The observation that nurses prioritised task-focused quantifiable activities at the expense of relationship building or TULIPS intervention sessions was corroborated by findings from our fidelity study, which measured the degree to which different aspects of the model were delivered (6). As highlighted in the introduction, our fidelity data suggested that nurse-led TULIPS interventions were particularly poorly implemented (6). The small amount of time that nurses are able to spend listening and talking to patients due to the high level of administrative work is a well-established finding (2, 21) and has been shown to impact on nurses’ job satisfaction (21). In this respect, systems of bureaucracy limit actual staff and patient engagement, with attention to the perceived importance of ‘paperwork’ justifying the time staff spend away from patients.

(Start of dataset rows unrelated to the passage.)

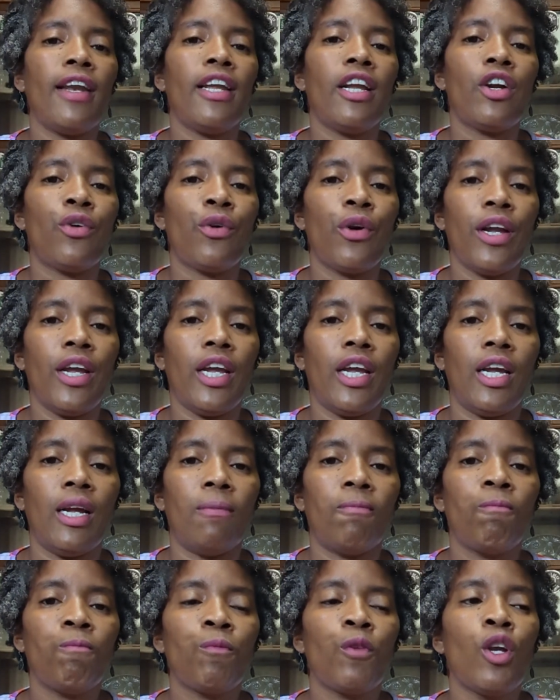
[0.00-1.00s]

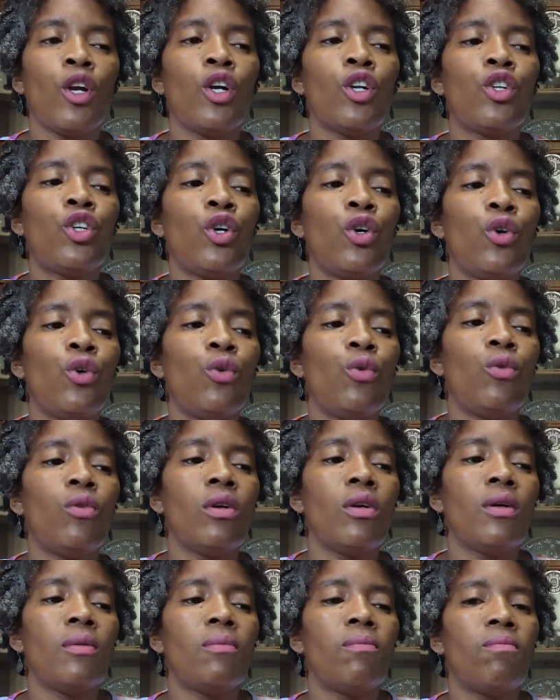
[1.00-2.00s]
cream to
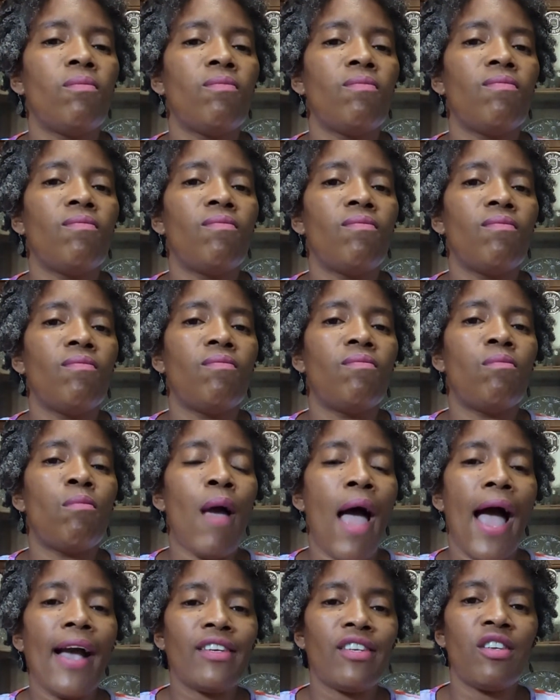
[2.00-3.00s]

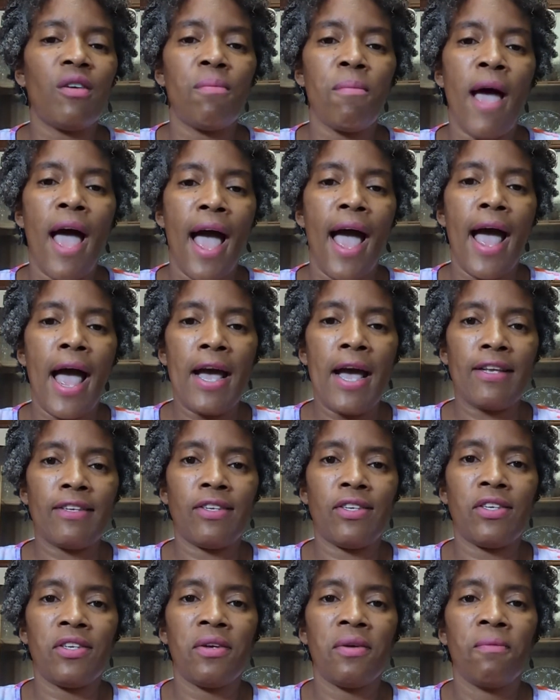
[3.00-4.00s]

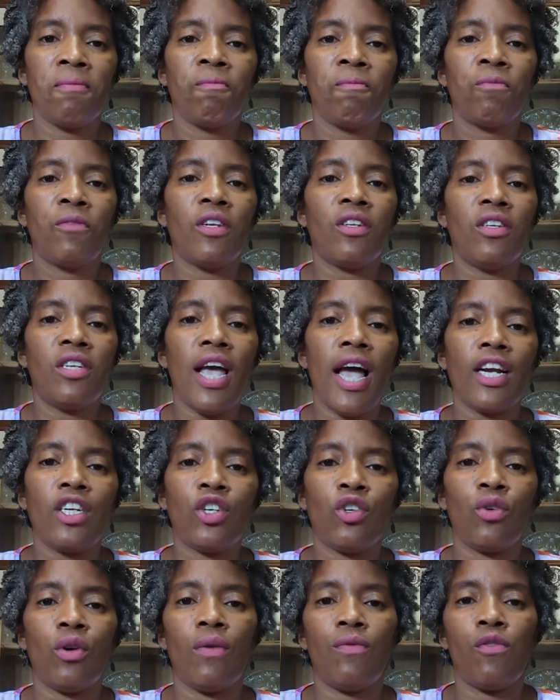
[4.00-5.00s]
maximize the
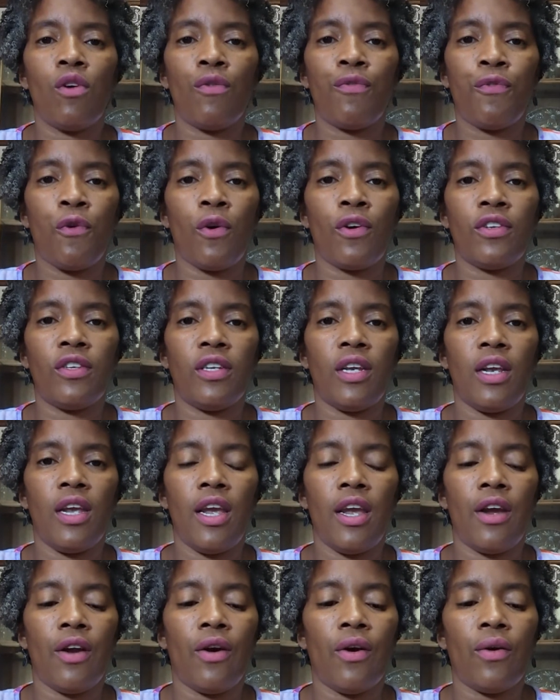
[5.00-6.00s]
texture of your 4C
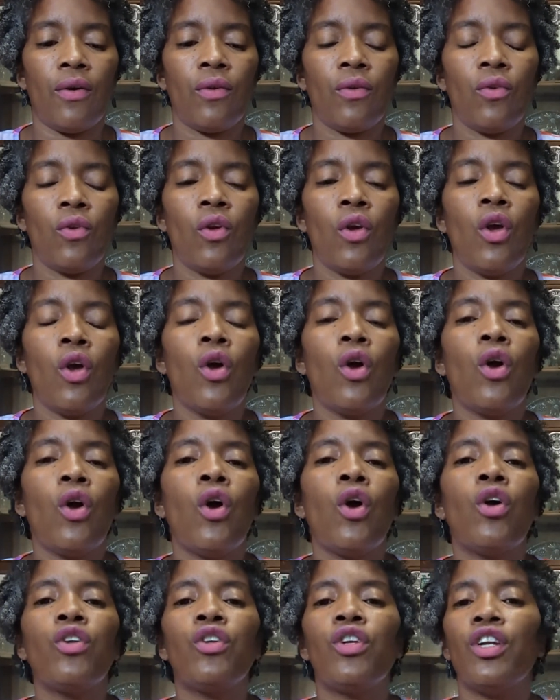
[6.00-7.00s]
hair.
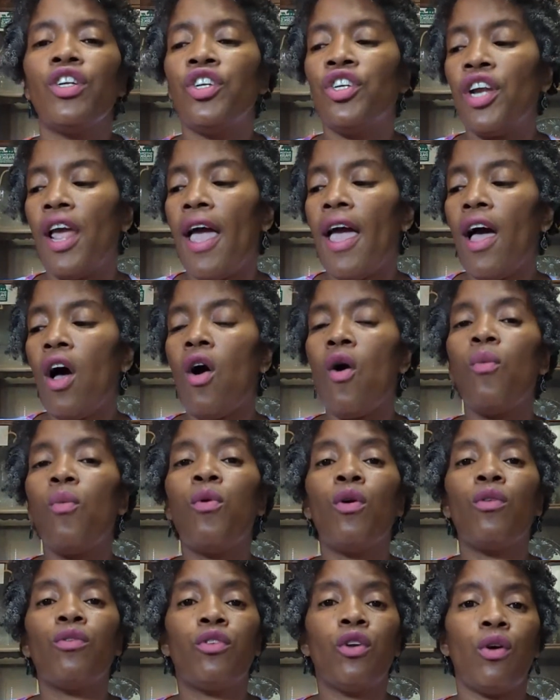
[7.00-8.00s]
The gel
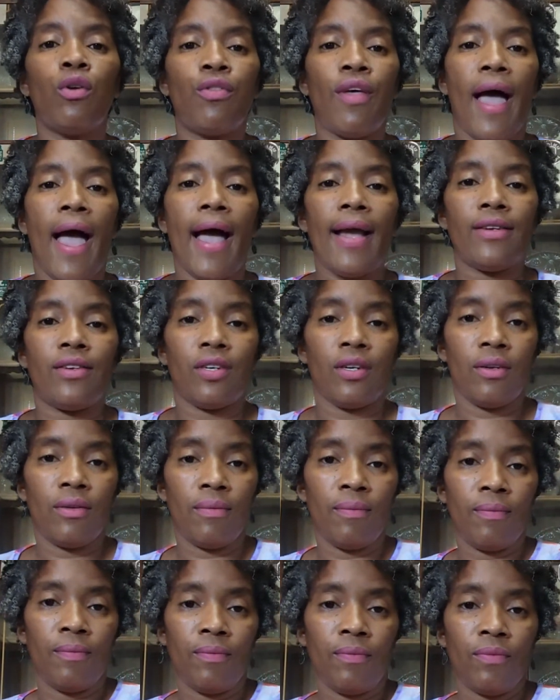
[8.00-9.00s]
will do that.
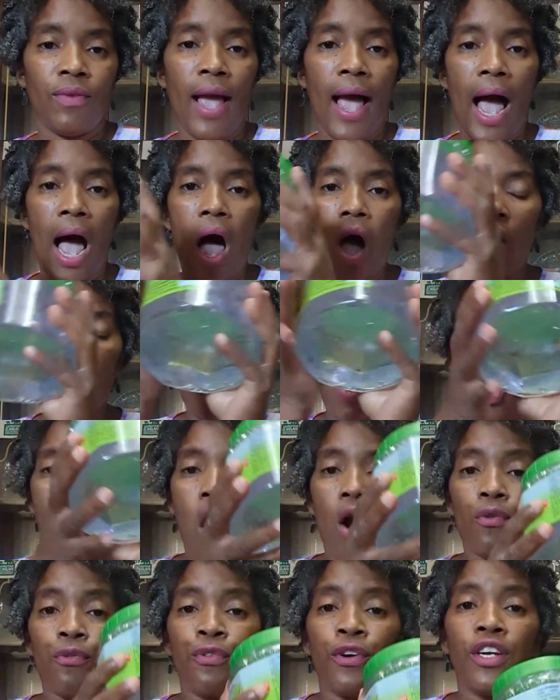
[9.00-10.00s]
The
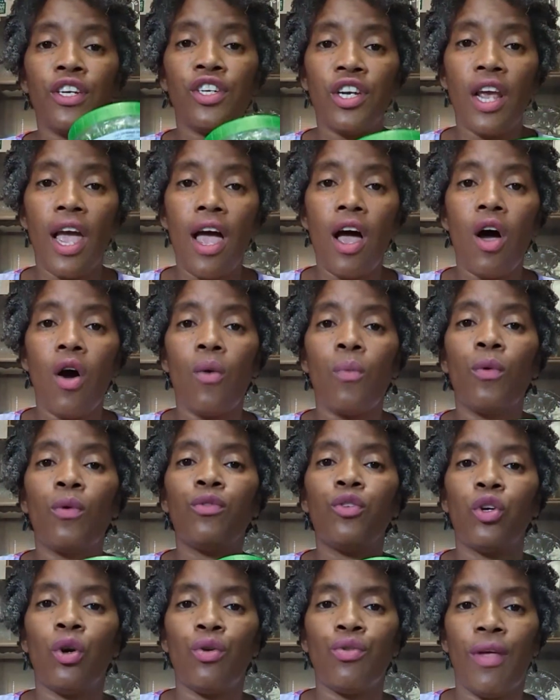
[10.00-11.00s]
alcohol-free gel will
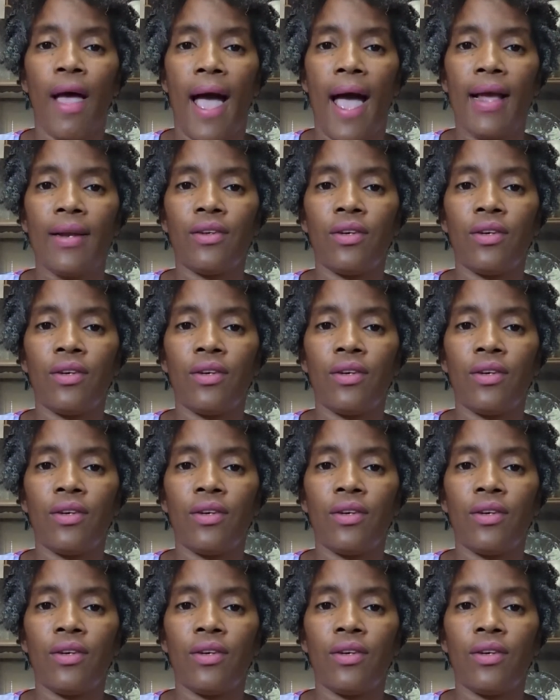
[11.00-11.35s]
do that.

Other professional groups and academic researchers often criticise nurses for neglecting therapeutic activities with patients (9), but to do so assumes that nurses are to blame. The nurse’s role is multifaceted with numerous competing demands that are essential for maintaining patient safety which in itself can be emotionally draining (9). Mental health inpatient nurses are also frequently subjected to physical assaults and threats of violence or other verbal abuse including racism and sexual harassment (22, 23). They frequently witness acts of self-harm and hear graphic accounts of suicide attempts or childhood abuse (24, 25). Despite the potentially traumatising nature of this work, staff are often not well supported through reliable and supportive supervision structure and face barriers in accessing staff support systems that are available (26, 27. Within this context, our observations of instances where nurses seem to ignore patient distress is not surprising and may serve to help nurses function within their role. As acute mental health wards are risk averse environments where staff blame and accountability are high, it is also not surprising that the focus of nurses’ time and attention easily gets drawn into processes that are mandatory and auditable (2). Research further suggests that in times of stress or fatigue, health care professionals can revert to engaging in non-reflective routine behaviours which adversely impacts on the delivery of novel healthcare interventions (28). Our data and previous observational research does, however, suggest that nurses can use routine activities such as medication rounds to skilfully engage patients in therapeutic interactions (9).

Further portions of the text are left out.